Im Kleinwagensegment ergibt sich ein anderes Szenario als bei der Kompaktklasse. Vergleicht man die Gesamtkosten eines batterieelektrischen Dacia Spring Extreme Electric 65 mit denen eines benzinbetriebenen Toyota Aygo X 1.0, ist der Dacia über den Zeitraum von vier Jahren zunächst 6.000 Euro teurer (34.000 Euro vs. 28.000 Euro). Berücksichtigt man jedoch zusätzlich die Kaufprämie, so ist auch hier das BEV mit Gesamtkosten von 26.900 Euro die wirtschaftlichere Wahl, was einer Ersparnis von etwa 1.100 Euro gegenüber dem Benziner entspricht.

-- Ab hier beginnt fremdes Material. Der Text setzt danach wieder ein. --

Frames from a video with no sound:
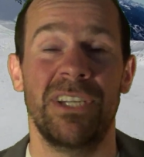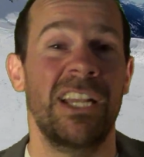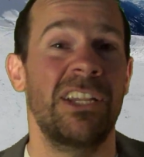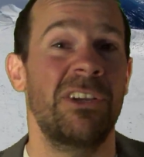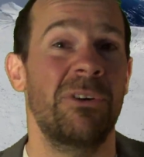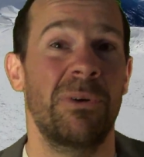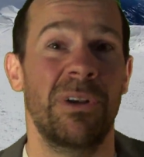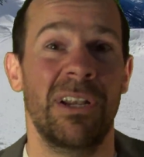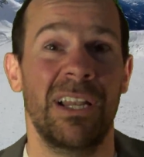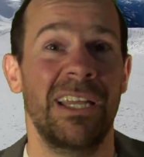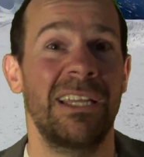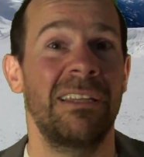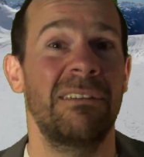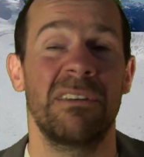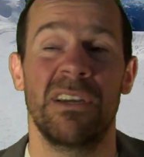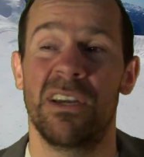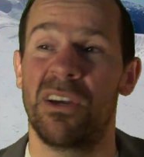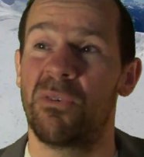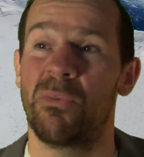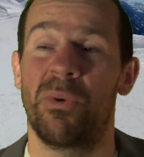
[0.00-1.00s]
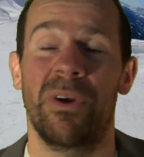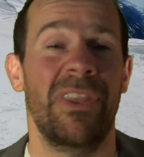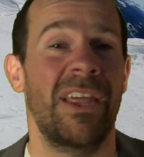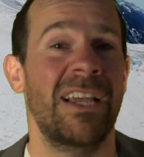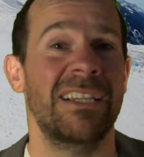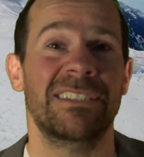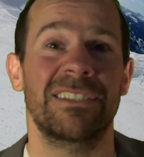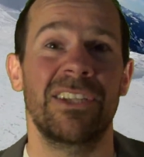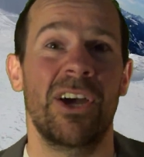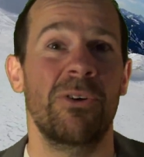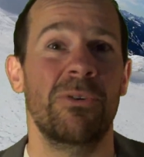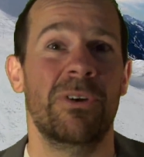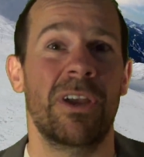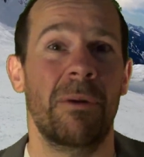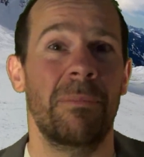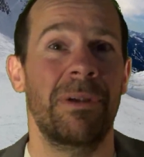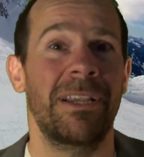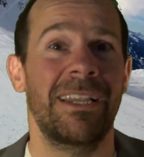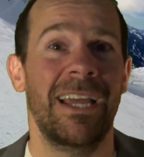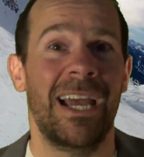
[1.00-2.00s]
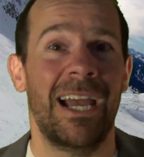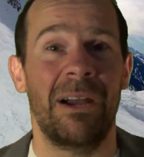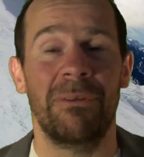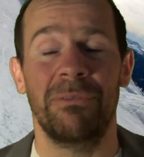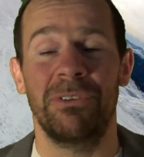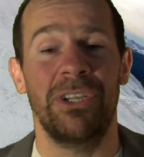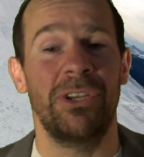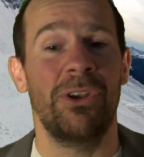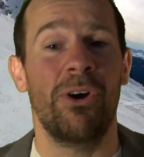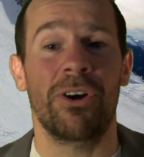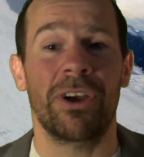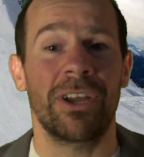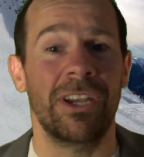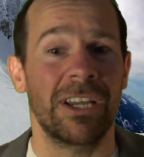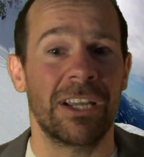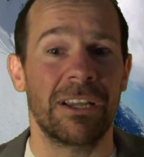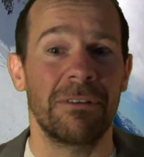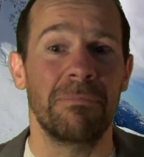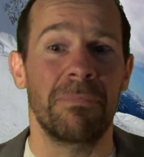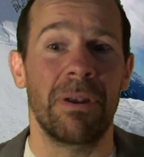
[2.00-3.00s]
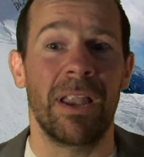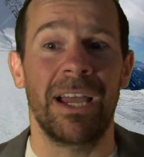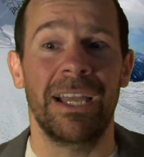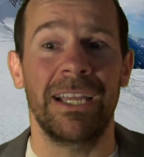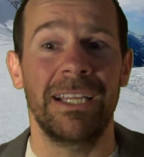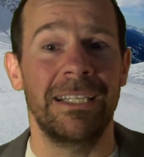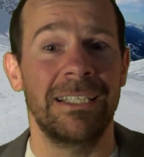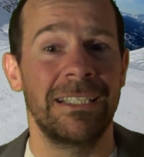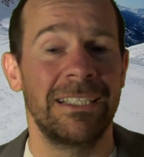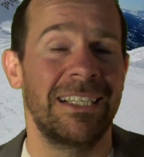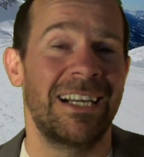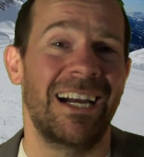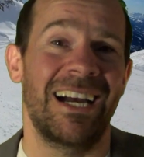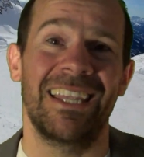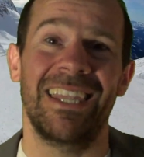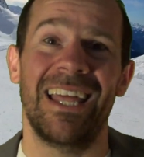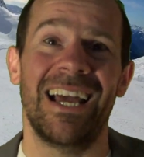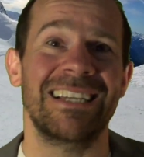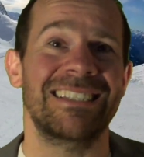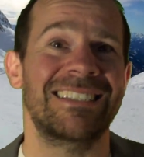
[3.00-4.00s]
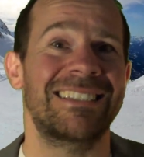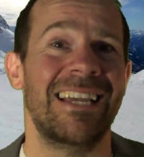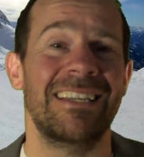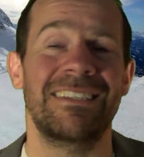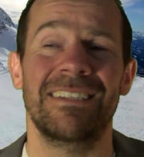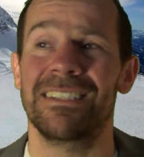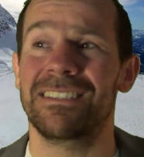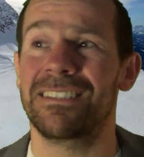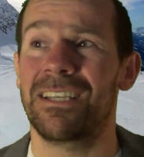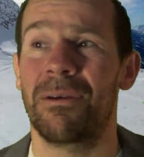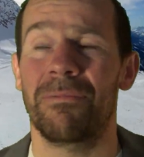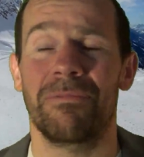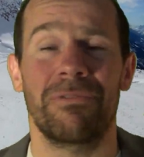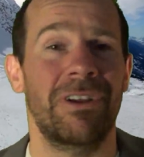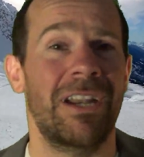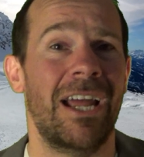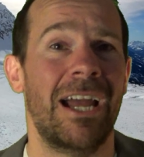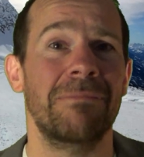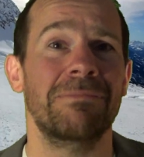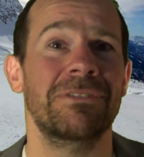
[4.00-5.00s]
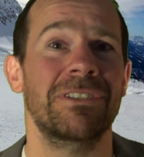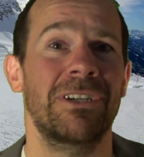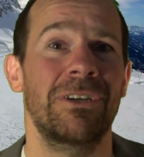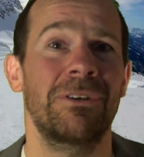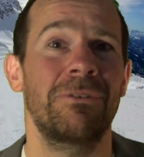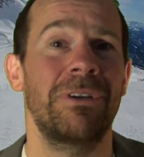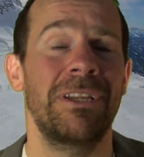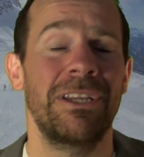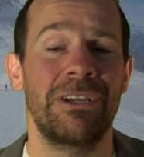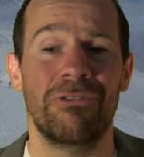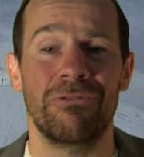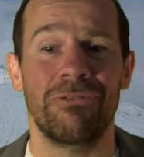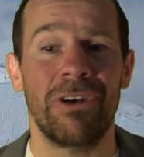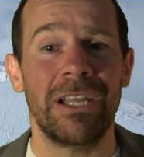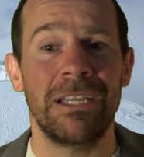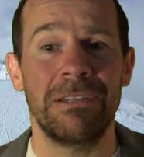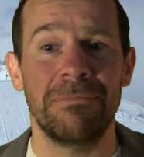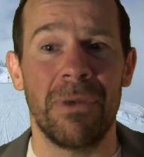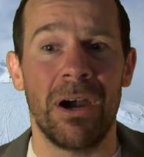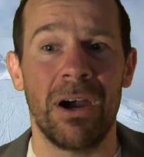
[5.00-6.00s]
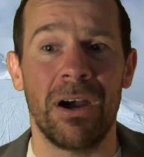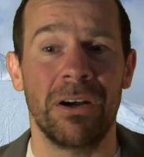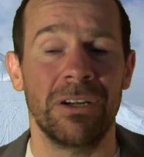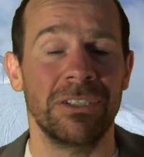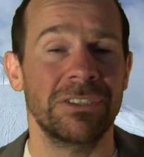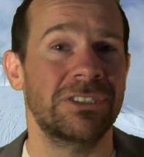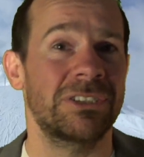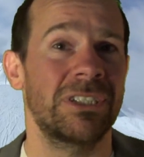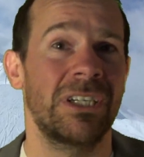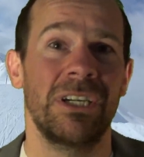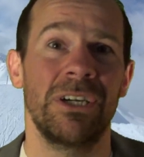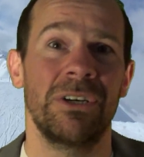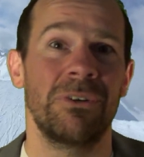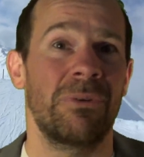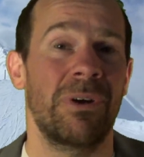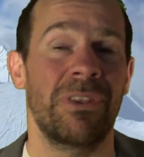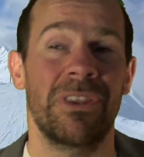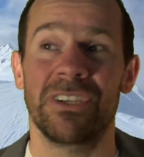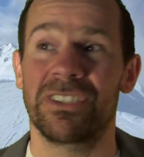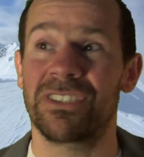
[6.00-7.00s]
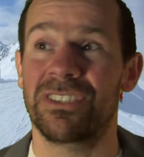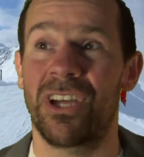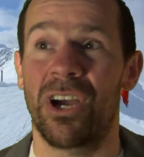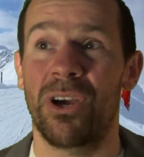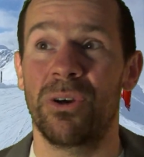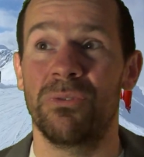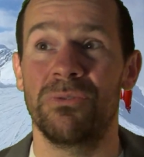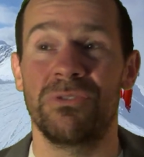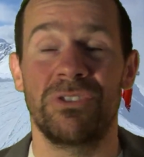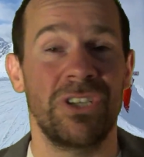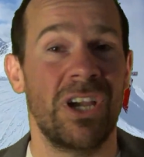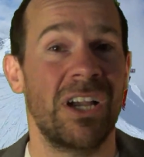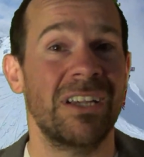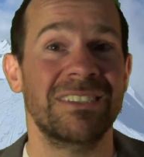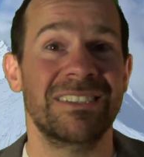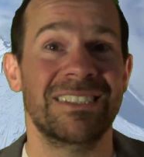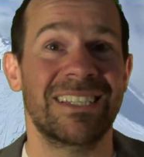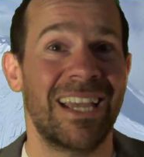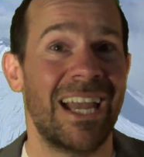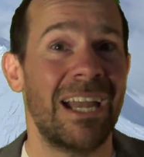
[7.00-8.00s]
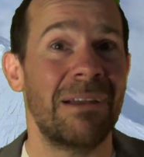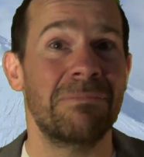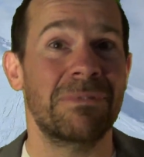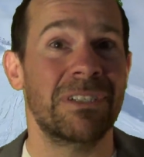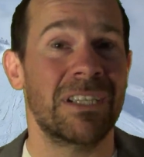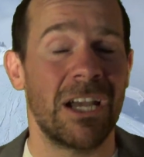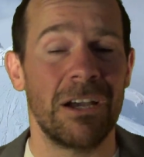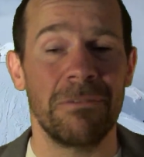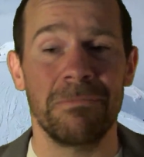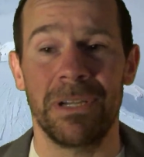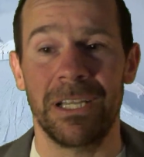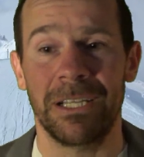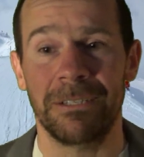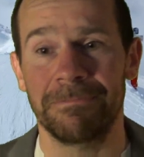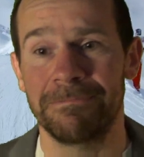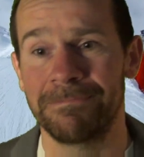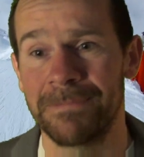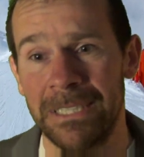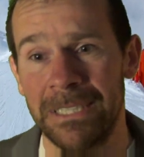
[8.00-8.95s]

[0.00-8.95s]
genuinely when there's snow coming down, you're not going to complain. And that set us up for an absolutely great March when the snow just kept coming.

„Die Kaufprämie ist ein wichtiges Instrument, um die Wettbewerbsbedingungen für batteriebetriebene Elektrofahrzeuge im Kleinwagensegment zu verbessern. Sollte diese Förderung auslaufen, wird ein großer Teil der Bevölkerung ohne bezahlbare Elektromobilitätsoption dastehen. Dies ist umso problematischer, wenn man bedenkt, dass der Markt für gebrauchte Elektrofahrzeuge noch unterentwickelt ist“, warnt Kyle Morrison, Hauptautor der Untersuchung.
Über 40 Prozent der deutschen Haushalte haben ein Nettoeinkommen von 2.600 Euro oder weniger im Monat. Und nur ein Drittel derjenigen, die zwischen 1.700 und 2.600 Euro netto im Monat verdienen, besitzt laut offiziellen Statistiken einen Neuwagen. Geringverdiener bedienen sich vielmehr meist auf dem Gebrauchtwagenmarkt, der jedoch noch kaum elektrische Optionen bereithält. Hier könnte eine Neugestaltung der Kaufanreize für BEV helfen, Belastungen für einkommensschwächere Gruppen zu verringern und den Zugang zur Elektromobilität zu erleichtern. Deshalb haben die Studienautoren ein einkommensabhängiges Förderkonzept für den Kauf von BEV entwickelt. Der Vorschlag sieht eine Einkommensobergrenze von 5.000 Euro netto für die Förderung vor und verdoppelt dafür den aktuellen Förderbetrag von 7.200 Euro auf 14.400 Euro. Von einer solchen Änderung des Anreizprogramms würden somit Haushalte mit niedrigerem Einkommen am meisten profitieren.
„Kleine batteriebetriebene Elektroautos können ihren Marktanteil in Deutschland steigern, wenn gut konzipierte politische Instrumente zur Förderung der sozialen Teilhabe vorhanden sind. Ein sozial angelegtes Förderprogramm für neue BEV ermöglicht es, diesen Prozess zu beschleunigen. Es kann dabei helfen, die Vorteile der Elektromobilität auf eine breitere Bevölkerungsschicht auszuweiten und die Emissionen potenziell schneller zu reduzieren“, sagt Morrison.
In der ersten Jahreshälfte 2023 lag der Anteil der batterieelektrischen Fahrzeuge an den Neuzulassungen in Deutschland bei 14 Prozent. Bei einer durchschnittlichen Lebensdauer von 13 Jahren wird jedes neu zugelassene Benzin- oder Dieselfahrzeug noch lang zu den Emissionen des Bestands beitragen.